I really wanted to like this film. Not because I’m Catholic, I’m not, but because I want to see a non-mainstream story make a mark on a mainstream event like the Metro Manila Film Festival.
Unfortunately, while the sentiments behind this film is lovely (as is the cinematography), the story itself is not.
Pedro Calungsod: Batang Martir is a fictionalized retelling of the life that the newly canonized saint led back in the day. I say fictionalized because, if I remember correctly, no one really knows the entire story of Calungsod’s life. Just snippets. Enough to get him beatified almost a couple of decades ago.
The film follows Calungsod, portrayed by Rocco Nacino, as he joins a mission that would take him to an island off the coasts of the Visayan region, where Spanish priests wish to spread the good word of Christianity.

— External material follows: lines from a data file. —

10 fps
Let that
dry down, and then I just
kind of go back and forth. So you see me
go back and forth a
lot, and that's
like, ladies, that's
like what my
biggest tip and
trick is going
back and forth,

We are then treated to a series of events that take place in that island; events that supposedly happened in real life. Events that are really boring to watch, to be perfectly honest.

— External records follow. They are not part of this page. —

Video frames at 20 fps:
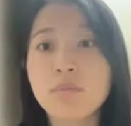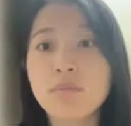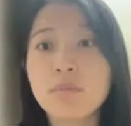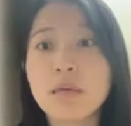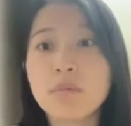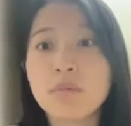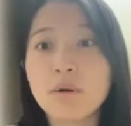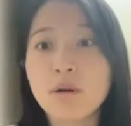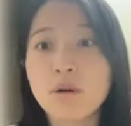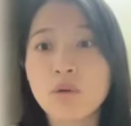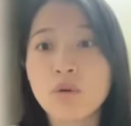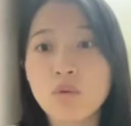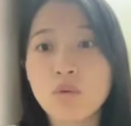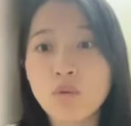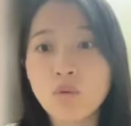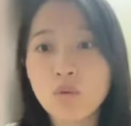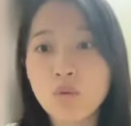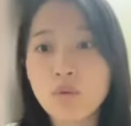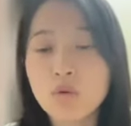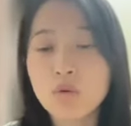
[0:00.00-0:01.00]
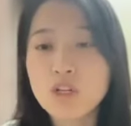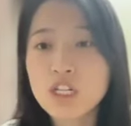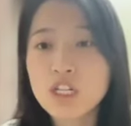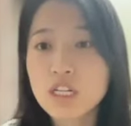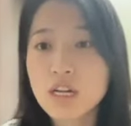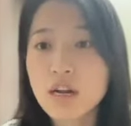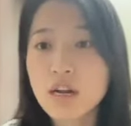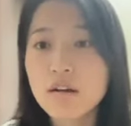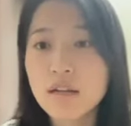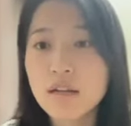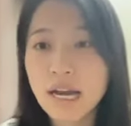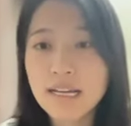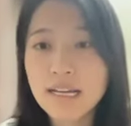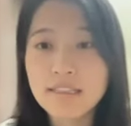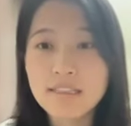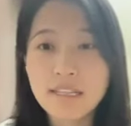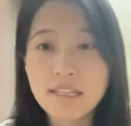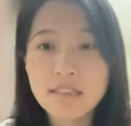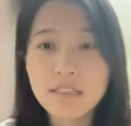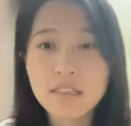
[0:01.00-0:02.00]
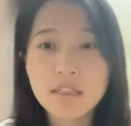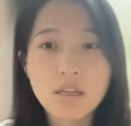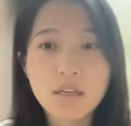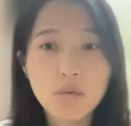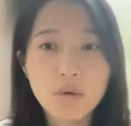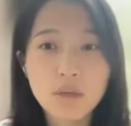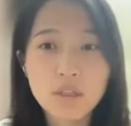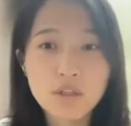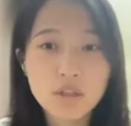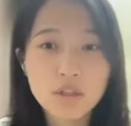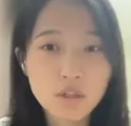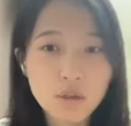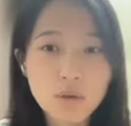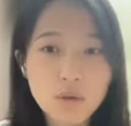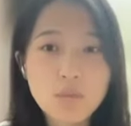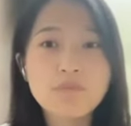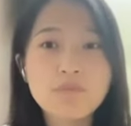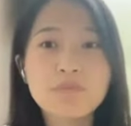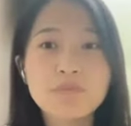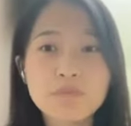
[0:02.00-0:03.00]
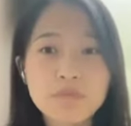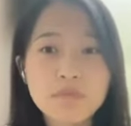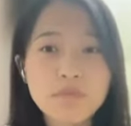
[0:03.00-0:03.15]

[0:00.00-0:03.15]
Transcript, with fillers: for people who share an identity with you,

Conflicts break out suddenly and are never followed up on. The every day life shown in between conflicts are pretty peaceful, and feel really off because these people are supposed to be living in constant fear of a seige.
You never really understand the motivation of any of the characters shown–save for Christian Vasquez’s Spanish priest and Nacino’s Calungsod. Then again, they’re the central characters. They’re men of faith and nothing else; and they will defend their faith to their last breath.
And they do.
And then you wonder: what was the reason for this movie to be made? I mean, really? What was the point? Because I don’t get it. We see Calungsod die early on in the film. And then we see the journey they make towards the island. Their every day life. And then, just because one man is angry, Calungsod dies. And the film ends.
Really, that’s it.
The scenes are beautifully shot. Christian Vasquez makes it known that he can be a serious actor. Victor Basa looks pretty while he baptizes the natives (and the dead). Rocco Nacino looks weird with his wig. Alvin Aragon has a weird accent while speaking Bisaya.
And that’s pretty much what I took from the film. I don’t think that’s what the producers intended when they decided to produce this. It’s definitely not what I expected when I went in the theater.
I wish I could say Pedro Calungsod is a must-watch, but it just might turn people off non-mainstream Filipino films.